Oriental Assembly

“I am a camera”


Christopher Isherwood

As well as experimenting with short stories and poetry, I have spent two decades wandering through antique lands in search of the photographic. Over the years I’ve taken several thousand pictures of Araby. It was in Cairo that I first stumbled across the work of the earliest photographers on the Nile, men like Maxime du Camp, Francis Frith, Antonio Beato, Frederic Boissonnas and Hermann Burchardt, and they have inspired me to experiment with my own black and white photography.

I find it challenging to photograph people, but tombs, temples and pyramids lend themselves to daguerreotype, particularly in the bright sunlight, where light and shadow interplay in curious patterns. Encouraged by my efforts, I have continued to take pictures along the banks of the Nile from Cairo to Abu Simbel, and later I travelled farther afield into Jordan, Syria, Persia and Yemen in search of the exotic.

My images include cartouches from Egypt and ancient graffito from tombs and temples along the Nile, and it was in Jordan’s Wadi Rum that I had my most fascinating glimpses of epigraphy. Since then I have expanded my photographic inventory to include Arabic, Kufic, Thamudic, Nabataean and Sabaean (south Arabic) scripts. Of particular interest to me is the extraordinary rich collection of Nabataean, Neo-Semitic, Greek and Hebrew inscriptions in Wadi Mukattab in the Sinai Desert which I found with the help of the Bedouin. Some I have translated.

Critics tell us that there is no such thing as the innocent eye. As a geographer, my pictures have a tendency to evoke realism in a rather startling way: sometimes I think of the camera as an instrument that has to be cocked and fired rather like a Beretta. Yet many of my pictures also evoke scenes of timeless beauty. In some cases it is the framing of the picture that catches the viewer’s attention; in others it is the elegance of artifacts that merit scrutiny, such as a broken granite bust of a pharaoh lying half buried in sand, the lone and level sands stretching far away…

Being an independent traveller I am not rushed by the need to conform to a tight schedule, and sometimes I wait for hours for the sun to change its angle so I can capture the scene at the most opportune moment. Curiously, black and white pictures don’t lend themselves well to digital technology, so I use ASA 400 Ilford film. My camera is a venerable Pentax K1000 and I carry three lenses: 28mm; 50mm; and a 80mm to 200mm zoom. I rarely use filters, and tripods are too bulky to carry.

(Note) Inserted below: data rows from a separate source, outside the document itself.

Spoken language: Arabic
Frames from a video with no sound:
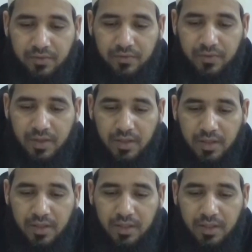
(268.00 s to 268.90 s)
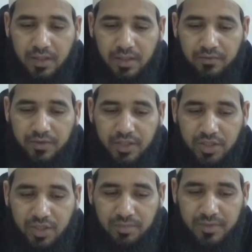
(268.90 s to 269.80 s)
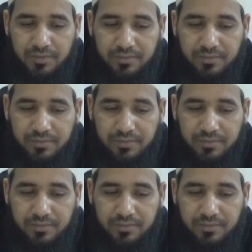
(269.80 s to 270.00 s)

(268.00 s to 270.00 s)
ففيه تمر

In 2017 an exhibition of my photographs was shown at the University of Victoria in Canada entitled: ‘The Gift of the Nile’. In the Spring of 2018 I had another display at the Union Club of British Columbia. This is the first time my pictures have appeared on the internet. What you see is a small cross-section of my black and white pictures from across the Middle East…ENJOY!